Между примеркой и заседанием Сената Екатерина решает проблему Курляндии, усилив потихоньку партию Бирона, доказавшего ей свою преданность. Таким образом, по ее подсчетам, Курляндия подпадает под влияние России до того, как будет к ней присоединена. Затем она принимается за Польшу. По ее планам, подобно Курляндии, Польша должна быть в сфере российского влияния. Позже, когда смутные годы подготовят умы к принятию радикальных решений, можно будет аннексировать всю эту несчастную страну или часть ее. Нынешний король Август III тяжело болен, и нельзя допустить, чтобы Франция или Австрия подобрали для него наследника, удобного для них. Короля для Польши Екатерина давно подобрала – это ее безутешный любовник красавец Станислав Понятовский. Высланный из Санкт-Петербурга, он и не подозревает, что она подготовила для него официальное будущее. Он мечтает отнюдь не о политике. Хотел бы вернуться к этой женщине, которую он по-прежнему любит, вновь вкусить сладость ее уст, нежность голоса и содроганье бедер. Он так и пишет ей об этом в своих пылких посланиях, не подозревая, что она давно заменила его Григорием Орловым. Узнав о смерти Петра III, он ликует: свободна! она свободна! Она призовет его, он прилетит на крыльях любви, и, быть может, они поженятся! И вновь засыпает ее письмами. Его настойчивость причиняет ей беспокойство. Неужели он ничего не понял? Этому безумному ребенку она пишет о деталях дворцового переворота и умоляет его не проявлять беспокойства:
«Настоятельно прошу Вас не спешить с приездом сюда, ибо Ваш приезд, в нынешних обстоятельствах, был бы опасен для Вас и вреден для меня. Переворот, произошедший в мою пользу, – чудо; единодушие его творцов невероятно. Я обременена делами и не смогла бы уделить Вам достаточно внимания. Всю мою жизнь я буду почитать Вас и стремиться быть полезной Вашей семье, но сейчас здесь все в критическом состоянии, и это очень важно. Вот уже три ночи я не сплю и за четыре дня только дважды поела».[68]

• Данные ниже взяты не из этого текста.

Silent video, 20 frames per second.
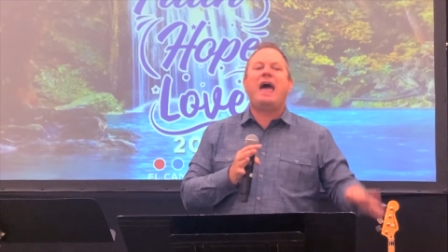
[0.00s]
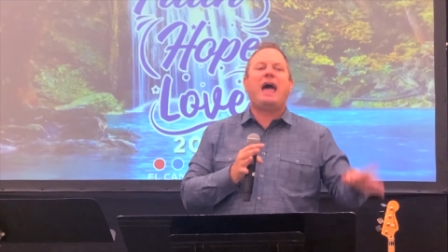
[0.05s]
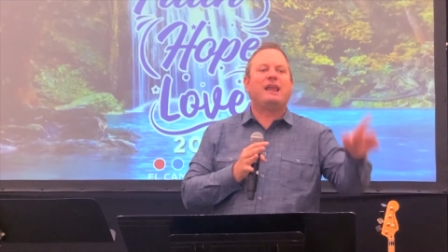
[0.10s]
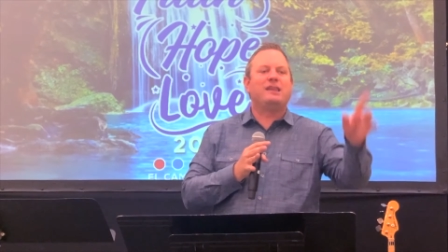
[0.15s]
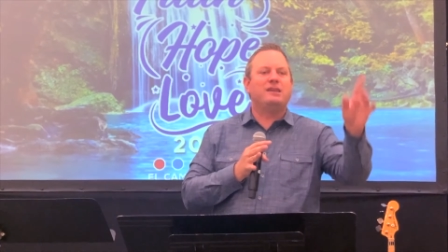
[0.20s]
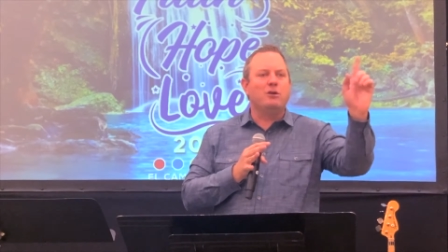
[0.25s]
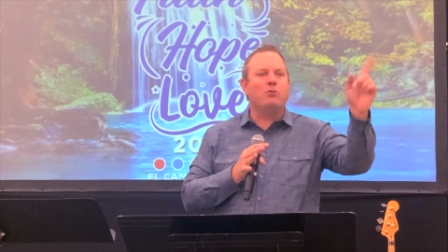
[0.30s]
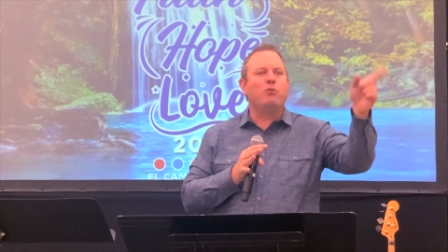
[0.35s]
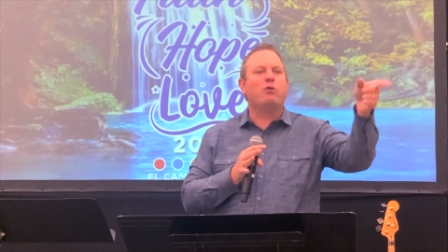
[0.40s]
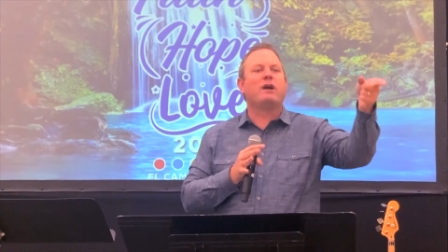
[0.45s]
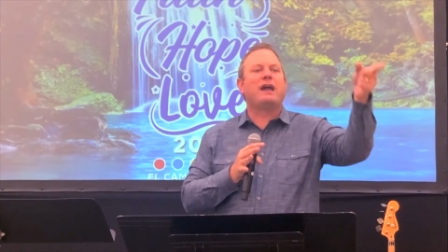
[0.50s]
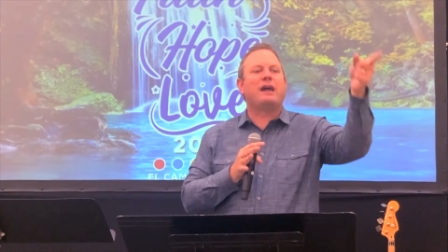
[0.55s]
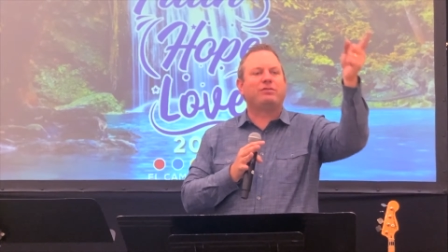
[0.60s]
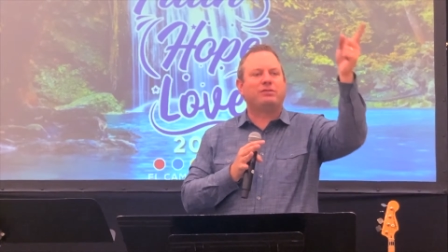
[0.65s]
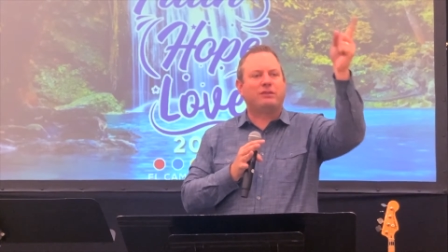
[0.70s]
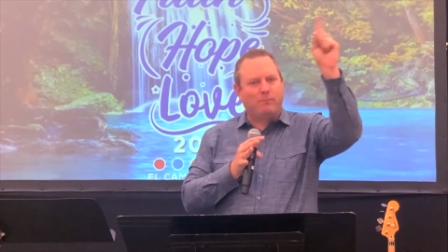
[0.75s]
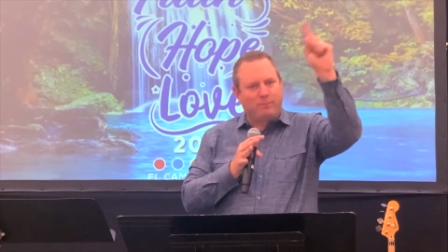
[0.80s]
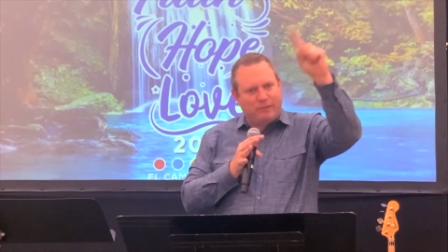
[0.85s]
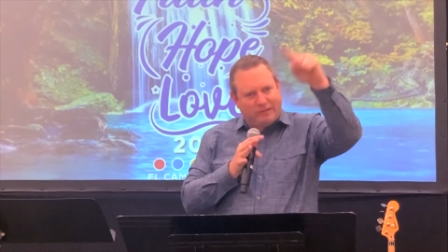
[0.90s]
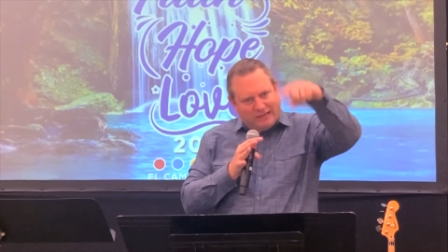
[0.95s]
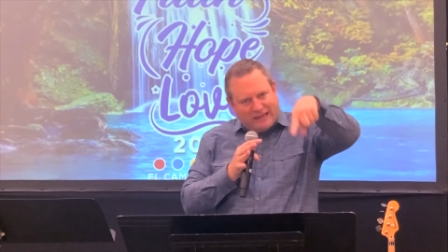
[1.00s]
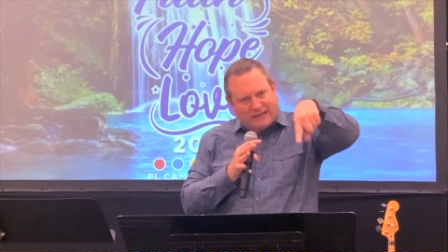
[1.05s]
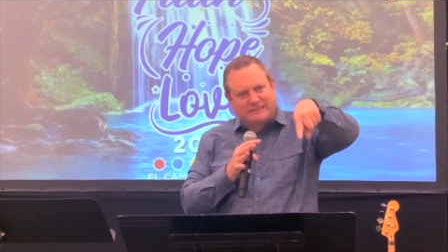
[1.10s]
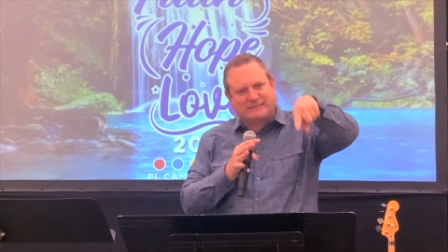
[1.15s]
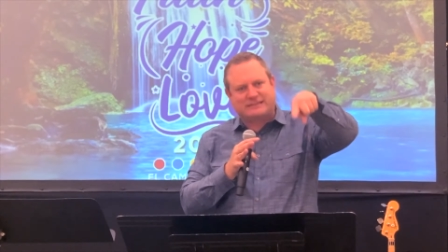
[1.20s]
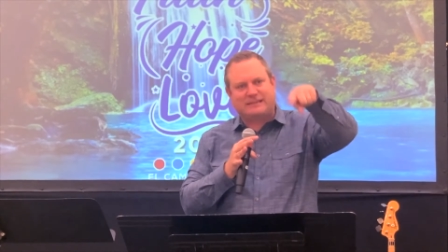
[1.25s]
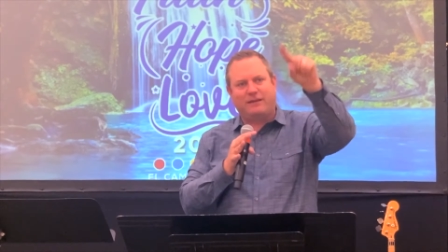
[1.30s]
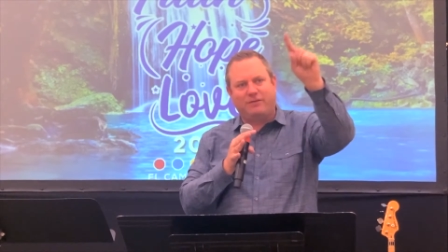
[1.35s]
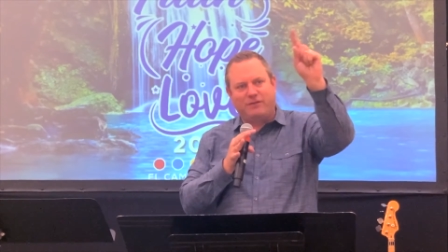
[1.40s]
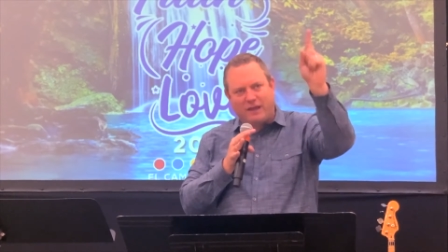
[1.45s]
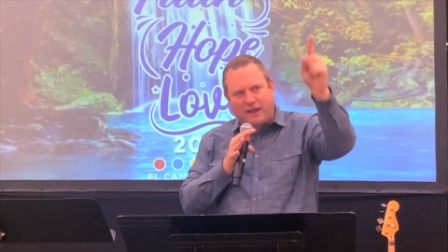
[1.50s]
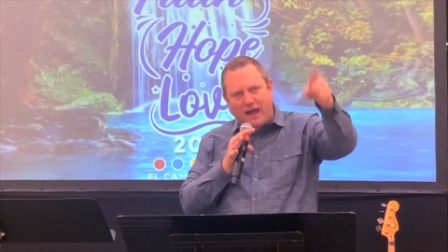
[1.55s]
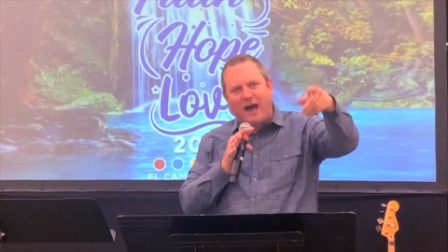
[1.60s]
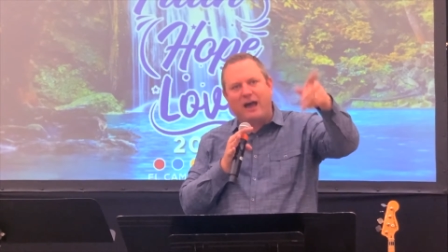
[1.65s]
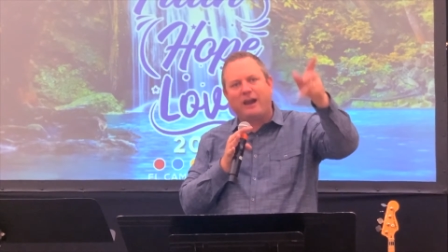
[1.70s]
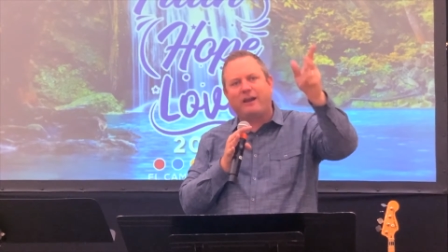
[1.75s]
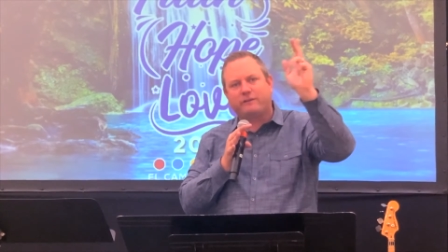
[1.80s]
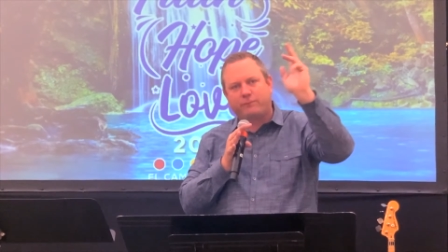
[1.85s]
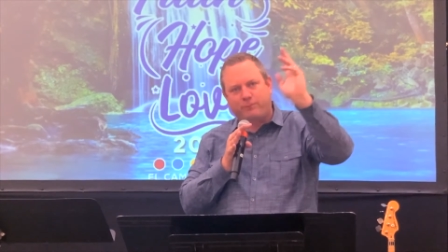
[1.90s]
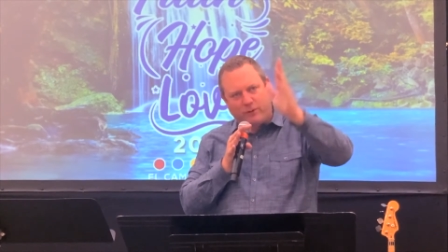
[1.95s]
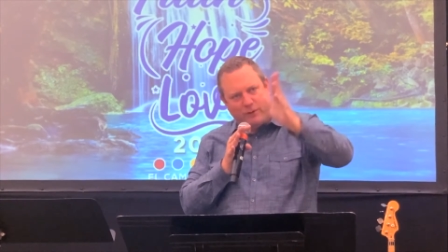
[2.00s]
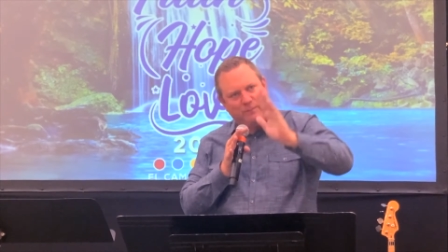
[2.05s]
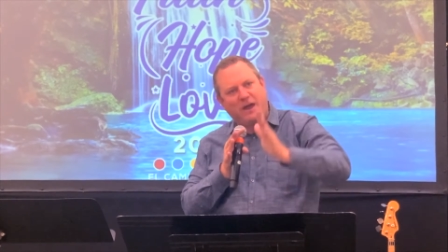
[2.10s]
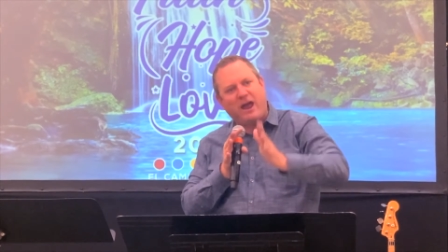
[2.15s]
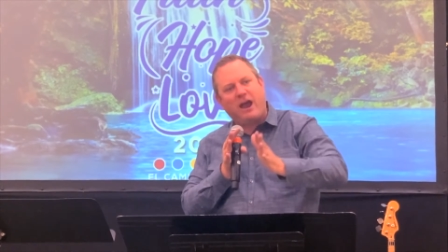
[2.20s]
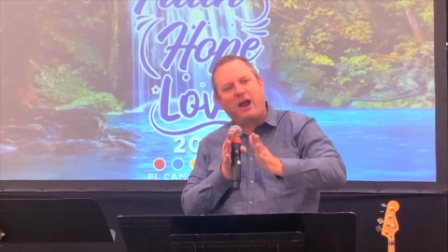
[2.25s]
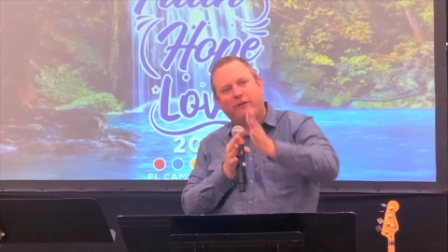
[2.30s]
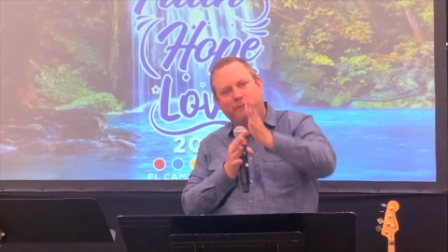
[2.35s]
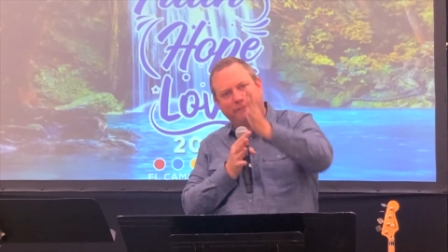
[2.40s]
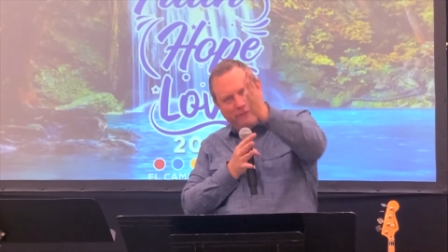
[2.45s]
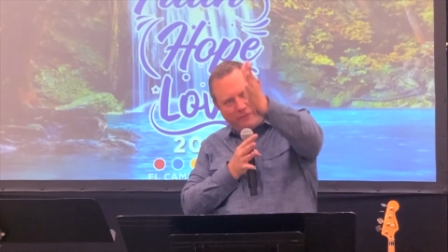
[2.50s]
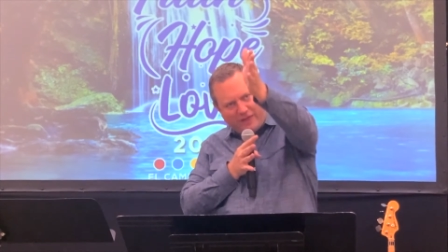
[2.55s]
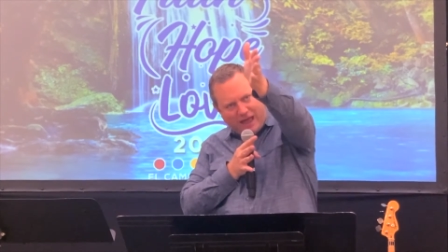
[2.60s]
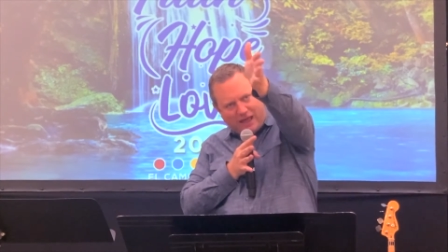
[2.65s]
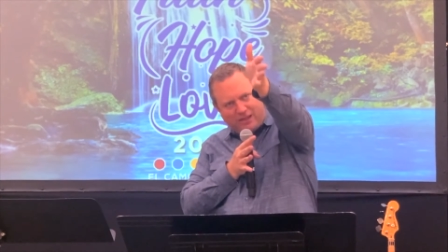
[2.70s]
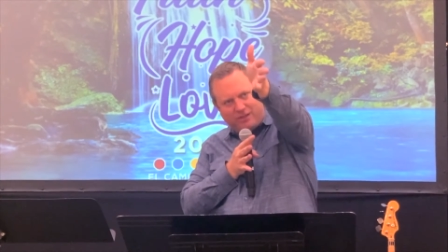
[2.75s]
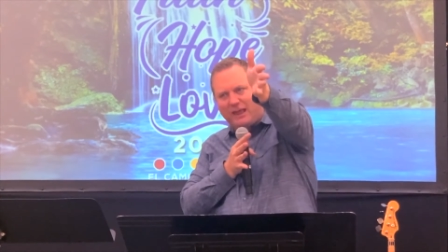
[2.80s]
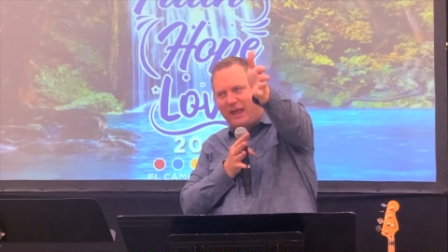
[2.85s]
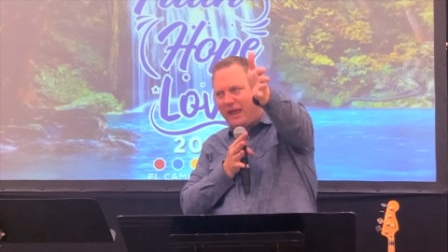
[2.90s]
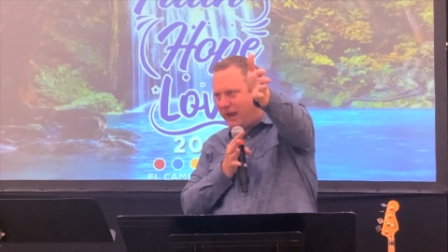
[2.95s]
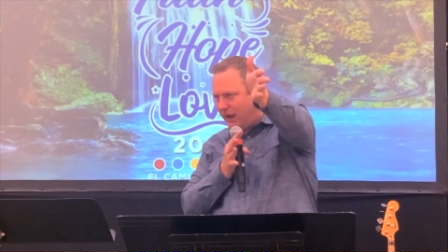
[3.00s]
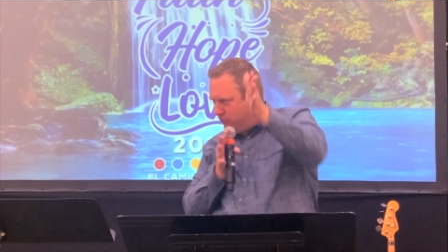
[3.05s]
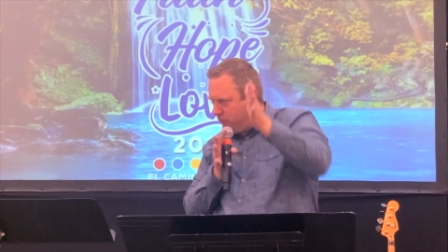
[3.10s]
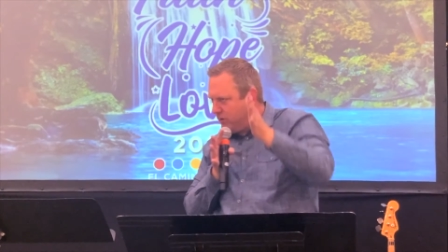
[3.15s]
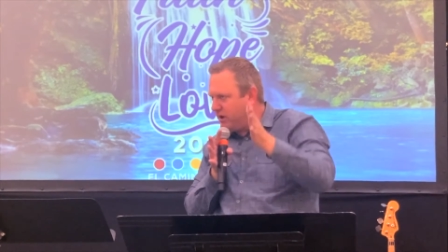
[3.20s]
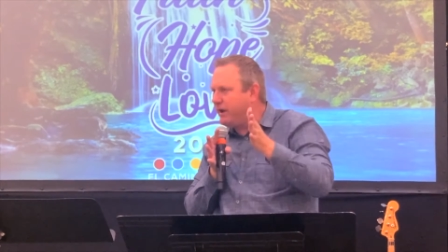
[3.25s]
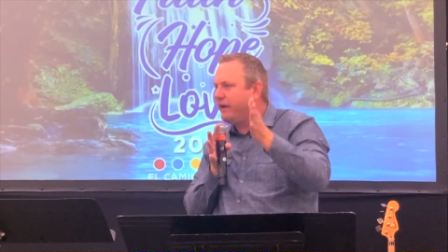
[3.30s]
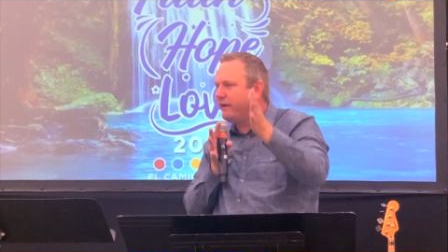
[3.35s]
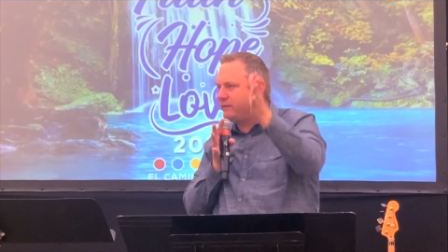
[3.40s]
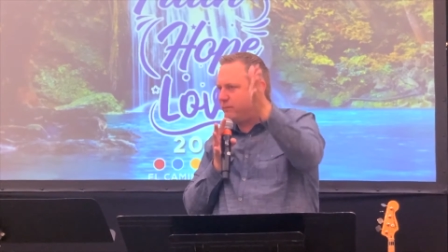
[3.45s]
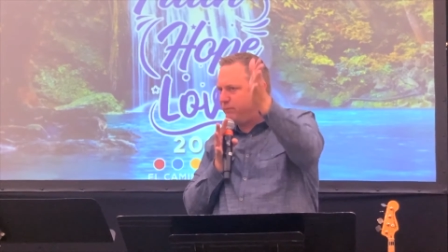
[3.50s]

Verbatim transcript: and you will get the blessing that God has prepared for that lane in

Через месяц она вновь пишет:
«Все умы еще в смятении. Прошу Вас воздержаться от приезда сюда, чтобы не добавить смуты. Ваше письмо получила. Регулярная переписка будет очень трудной, у меня тысячи причин быть весьма осторожной в хранении нежных писем, и совершенно не имею времени писать таковые. Я в затруднительном положении… Не могу Вам всего рассказать, но это правда… На мне лежит груз правления. Прощайте, в жизни бывают престраннейшие положения».
Начало письма удивляет Станислава Понятовского еще больше, чем меланхолическое предупреждение в конце послания. Внезапно Екатерина предлагает ему стать королем и шлет, словно речь идет о корзине с устрицами, записку такого содержания: «Высылаю Вам срочно графа Кайзерлинга в качестве посла в Польше, чтобы он, в случае смерти Августа III, сделал Вас королем польским».
Он глазам своим не верит. И вместо того чтобы обрадоваться, приходит в отчаяние. На что ему престол польский? Он никогда не думал и не желал этой чести, ибо тогда он будет разлучен с любимой женщиной. Ведь хочет-то он не сидеть на троне Августа III, а лежать в постели Екатерины. И хотя она умоляла его не писать ей, он шлет одно отчаянное послание за другим. Она отвечает: «Эта переписка для меня очень опасна. Я же на виду. Должна быть вне подозрений. Надо идти вперед. Успокойтесь. Высказывать мои внутренние секреты было бы нескромно… Если услышите, что вновь взволновались войска, знайте, что это может произойти лишь от избытка любви их ко мне, и это начинает меня тяготить. Они до смерти боятся, чтобы со мной ничего не случилось. Каждый раз, когда выхожу из дворца, меня приветствует ликующая толпа. Одним словом – энтузиазм, как во времена Кромвеля».